- Task goal
What is needed is an exact copy of every entry.

- Supplied information
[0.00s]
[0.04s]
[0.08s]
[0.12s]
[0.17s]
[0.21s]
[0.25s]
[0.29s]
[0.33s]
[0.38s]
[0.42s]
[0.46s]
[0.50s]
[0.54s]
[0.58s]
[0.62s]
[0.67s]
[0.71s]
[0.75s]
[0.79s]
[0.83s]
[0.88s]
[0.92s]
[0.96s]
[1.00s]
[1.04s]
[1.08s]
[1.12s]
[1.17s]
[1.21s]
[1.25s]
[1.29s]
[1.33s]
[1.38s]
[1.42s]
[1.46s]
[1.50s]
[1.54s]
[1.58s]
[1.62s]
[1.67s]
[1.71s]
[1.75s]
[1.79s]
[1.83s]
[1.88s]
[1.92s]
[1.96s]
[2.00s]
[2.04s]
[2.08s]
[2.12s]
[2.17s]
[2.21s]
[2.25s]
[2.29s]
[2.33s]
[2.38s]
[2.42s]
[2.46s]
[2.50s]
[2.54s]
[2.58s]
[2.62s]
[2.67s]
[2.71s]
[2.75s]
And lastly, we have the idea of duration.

- Expected answer
[0.00s]
[0.04s]
[0.08s]
[0.12s]
[0.17s]
[0.21s]
[0.25s]
[0.29s]
[0.33s]
[0.38s]
[0.42s]
[0.46s]
[0.50s]
[0.54s]
[0.58s]
[0.62s]
[0.67s]
[0.71s]
[0.75s]
[0.79s]
[0.83s]
[0.88s]
[0.92s]
[0.96s]
[1.00s]
[1.04s]
[1.08s]
[1.12s]
[1.17s]
[1.21s]
[1.25s]
[1.29s]
[1.33s]
[1.38s]
[1.42s]
[1.46s]
[1.50s]
[1.54s]
[1.58s]
[1.62s]
[1.67s]
[1.71s]
[1.75s]
[1.79s]
[1.83s]
[1.88s]
[1.92s]
[1.96s]
[2.00s]
[2.04s]
[2.08s]
[2.12s]
[2.17s]
[2.21s]
[2.25s]
[2.29s]
[2.33s]
[2.38s]
[2.42s]
[2.46s]
[2.50s]
[2.54s]
[2.58s]
[2.62s]
[2.67s]
[2.71s]
[2.75s]
And lastly, we have the idea of duration.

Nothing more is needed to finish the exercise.